In 24:2-4, Moses moves from an introductory comment to the storyline. As we have already noted, Abraham is an old man. Like many men Abraham makes use of his “golden years” by getting his house in order.7 High on his “To Do List” was finding a godly wife for his son, Isaac, who is about 40 years old at this time (25:20). So he sends for his unnamed servant8 and makes a very important request: “Please place your hand under my thigh, and I will make you swear by the LORD, the God of heaven and the God of earth, that you shall not take a wife for my son from the daughters of the Canaanites, among whom I live, but you will go to my country and to my relatives, and take a wife for my son Isaac.” The oath Abraham makes with his servant seems a little bizarre. I don’t know about you but I don’t want another man putting his hand under my thigh!9 Yet this was customary in Abraham’s day (cf. 47:29), and this oath alludes to circumcision (cf. 17:11).

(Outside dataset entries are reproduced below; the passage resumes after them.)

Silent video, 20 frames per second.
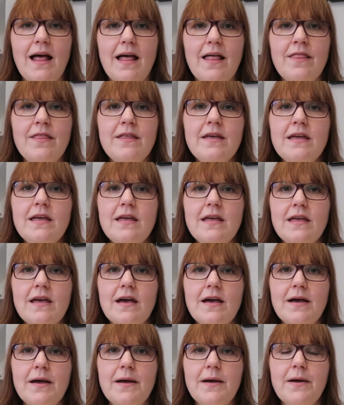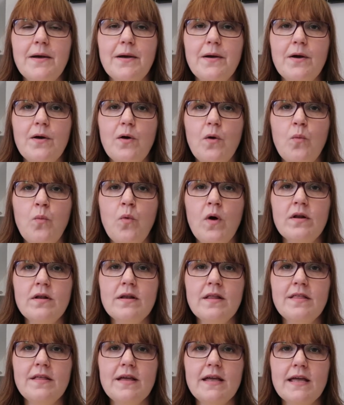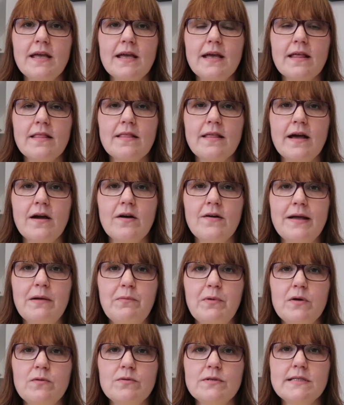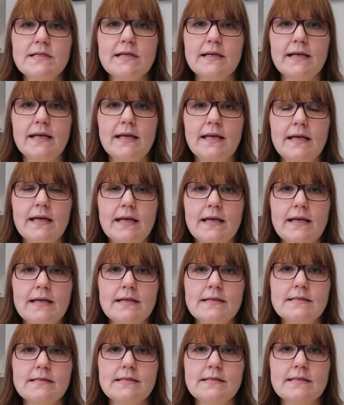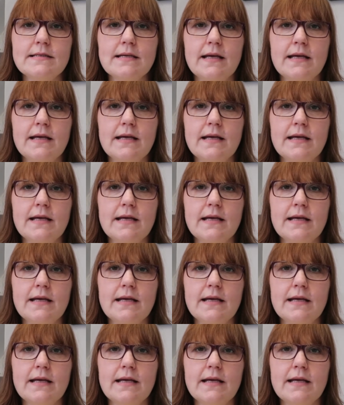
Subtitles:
The one thing that I will say is,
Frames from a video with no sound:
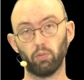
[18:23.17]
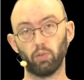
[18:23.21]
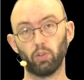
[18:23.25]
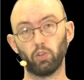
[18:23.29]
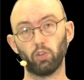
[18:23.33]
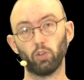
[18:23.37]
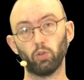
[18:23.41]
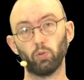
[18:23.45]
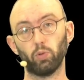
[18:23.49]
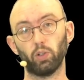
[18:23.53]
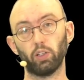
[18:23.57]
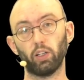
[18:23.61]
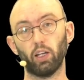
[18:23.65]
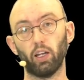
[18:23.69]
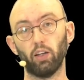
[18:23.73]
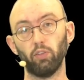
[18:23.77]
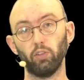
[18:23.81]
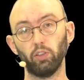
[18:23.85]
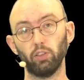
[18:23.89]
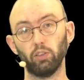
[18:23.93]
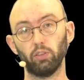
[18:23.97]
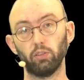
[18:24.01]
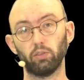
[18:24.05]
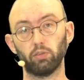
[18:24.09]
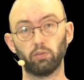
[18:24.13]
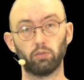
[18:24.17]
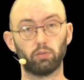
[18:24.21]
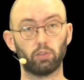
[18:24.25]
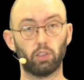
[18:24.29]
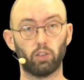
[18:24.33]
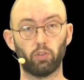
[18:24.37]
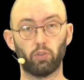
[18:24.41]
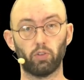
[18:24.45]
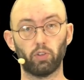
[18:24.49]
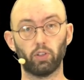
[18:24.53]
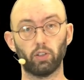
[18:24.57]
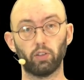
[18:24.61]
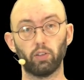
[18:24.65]
So whatever
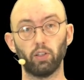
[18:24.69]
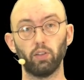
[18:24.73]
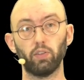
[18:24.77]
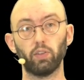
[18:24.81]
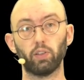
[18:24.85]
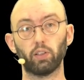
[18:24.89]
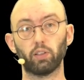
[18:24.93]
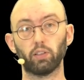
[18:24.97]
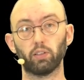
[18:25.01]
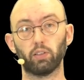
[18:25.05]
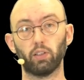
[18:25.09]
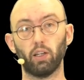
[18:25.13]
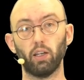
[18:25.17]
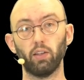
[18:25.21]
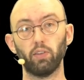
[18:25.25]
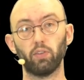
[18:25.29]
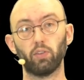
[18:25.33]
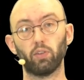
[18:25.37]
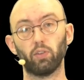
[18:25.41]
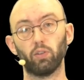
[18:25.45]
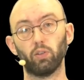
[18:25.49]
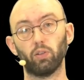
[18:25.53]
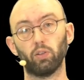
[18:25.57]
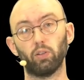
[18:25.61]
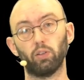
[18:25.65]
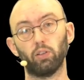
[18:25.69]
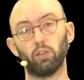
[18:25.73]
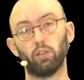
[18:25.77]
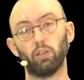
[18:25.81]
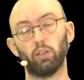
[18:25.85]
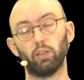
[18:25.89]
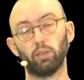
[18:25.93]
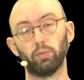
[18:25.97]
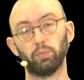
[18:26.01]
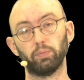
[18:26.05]
kind of statistical tests or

Abraham asked his servant to swear an oath not get a wife for Isaac from the Canaanites (cf. 9:25). Abraham’s mindset is that it is better to have no wife than to have a Canaanite wife. In the Old Testament period, the family was the most important educational unit (Deut 6:6-7; Prov 1:8). Undoubtedly, Abraham understood the critical role of the mother. If Isaac had an unbelieving wife there would be little chance of having godly children.10 So Abraham insists that Isaac marry a woman who is a believer (Deut 7:3-5; 1 Cor 7:39; 2 Cor 6:14-16). Where else would Abraham send his servant than to his own relatives? Now I am not recommending this for any young people today. But I would suggest that if you want to find a godly spouse you look where godly Christians should be. Furthermore, if you want a godly spouse you need to be the kind of person a godly spouse will be looking for.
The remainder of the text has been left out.